### Your assignment
Reproduce word for word the lines between the one containing "[39.80-40.80s]" and the end of the entries below, both inclusive; leave out pictures.
════════════════
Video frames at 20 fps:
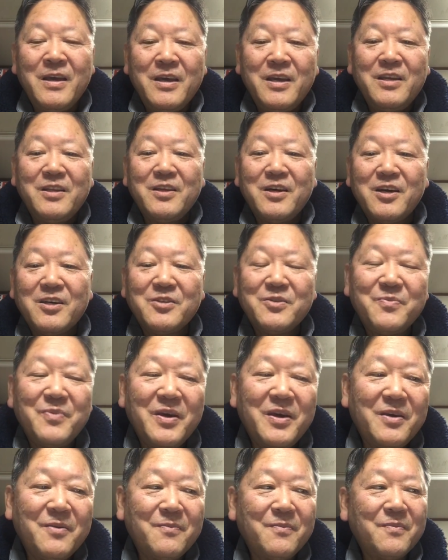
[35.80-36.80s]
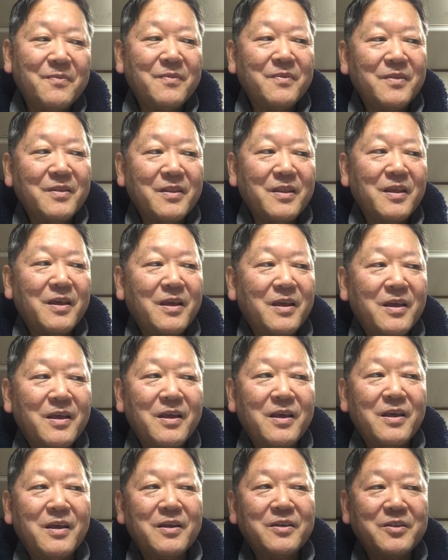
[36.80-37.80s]
It has been
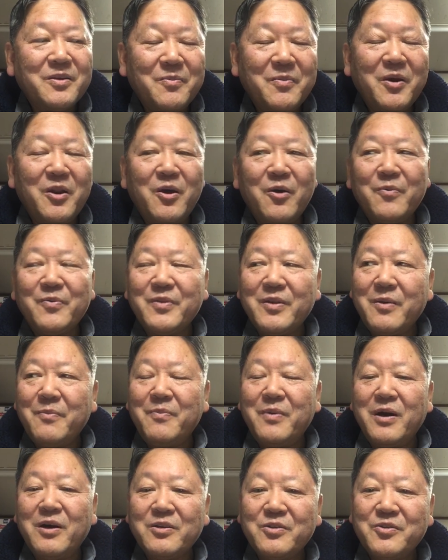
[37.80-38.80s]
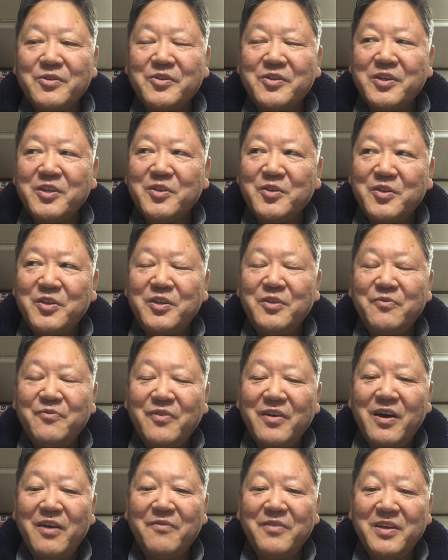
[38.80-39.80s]
developed about
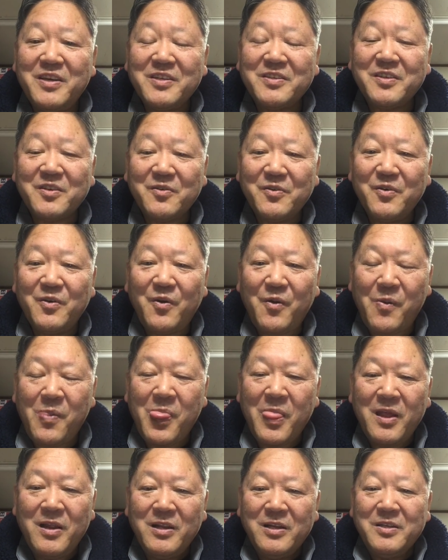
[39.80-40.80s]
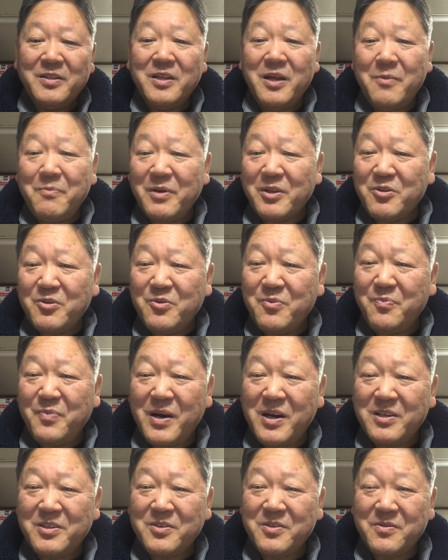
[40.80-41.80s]
65 years ago. Number two
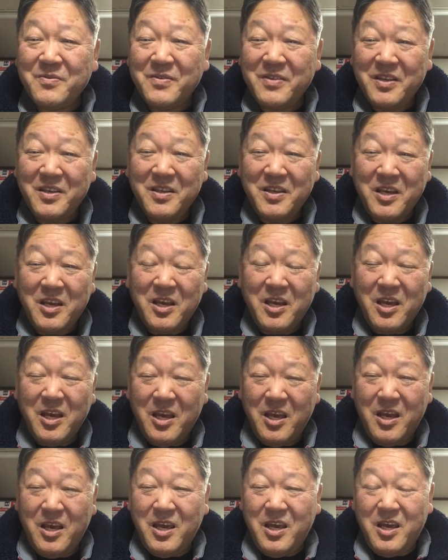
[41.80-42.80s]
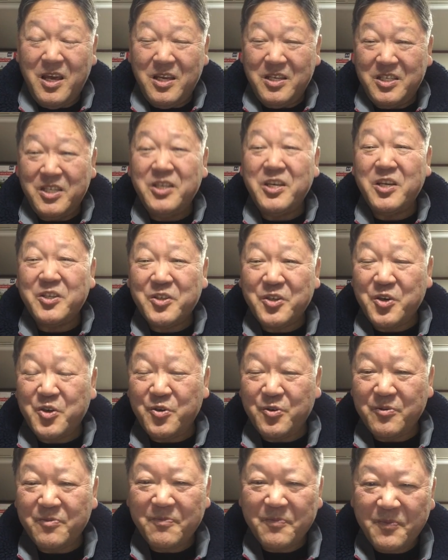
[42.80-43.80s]
person in
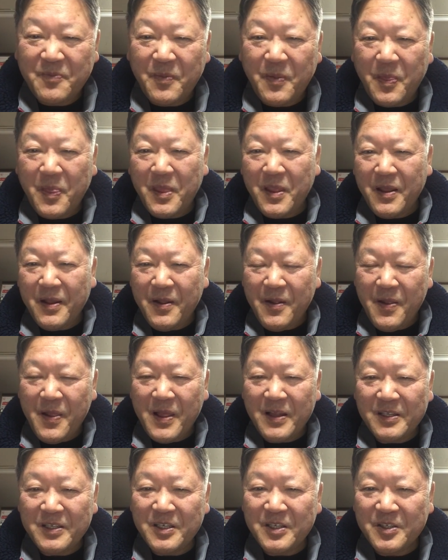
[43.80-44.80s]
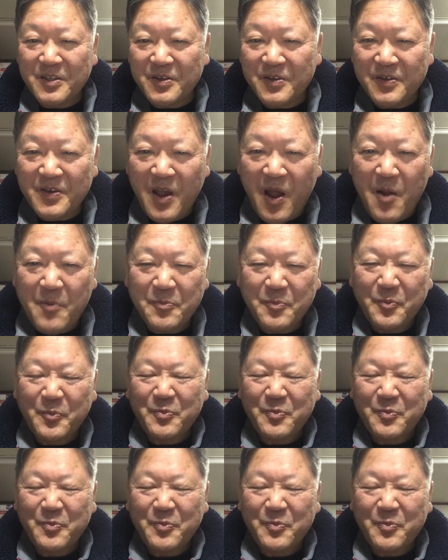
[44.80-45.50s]
GHQ. GHQ, yeah.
════════════════
### Exercise result
[39.80-40.80s]
[40.80-41.80s]
65 years ago. Number two
[41.80-42.80s]
[42.80-43.80s]
person in
[43.80-44.80s]
[44.80-45.50s]
GHQ. GHQ, yeah.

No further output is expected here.